The Rangers pulled Lundqvist with about a minute to go and got some time in the Islanders' zone, but Kyle Okposo picked up a loose puck and shot it from almost center ice for the empty netter.
Leddy was named the first star (and he was excellent at cutting through Rangers defense, particularly in the third), but Halak was the real player of the game. He made 34 saves, saved the Islanders' bacon in the first, and is now 8-0 in his encounters against Lundqvist.
Fun and Merriment
Yeah, okay Tanner Glass. Keep flapping those wings. Maybe they'll fly you back to Hartford.

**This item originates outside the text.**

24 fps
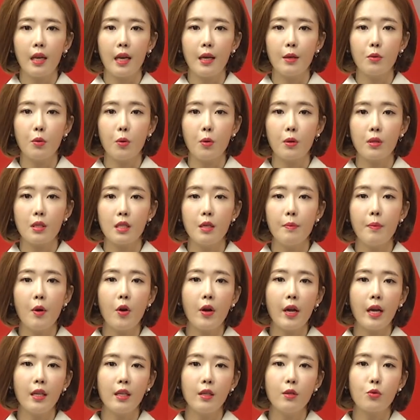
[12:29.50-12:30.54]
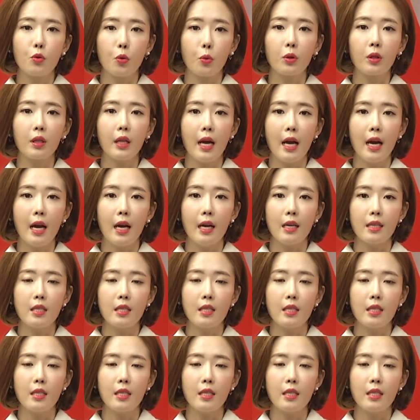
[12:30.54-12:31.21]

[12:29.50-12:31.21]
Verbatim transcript: 계속 10억엔을 줬다,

The Boychuk Boys strike again.
Adam Pelech played another fine game, earning his first NHL point on Nelson's goal (how, we don't know). In the first, he took a skate in the face and left, but returned for the second with a scar that makes him look like one of the old 12" G.I. Joe figures (without the lifelike beard).
Hey, kid! Those seats are brand new. Take it easy. Go beat up your own building.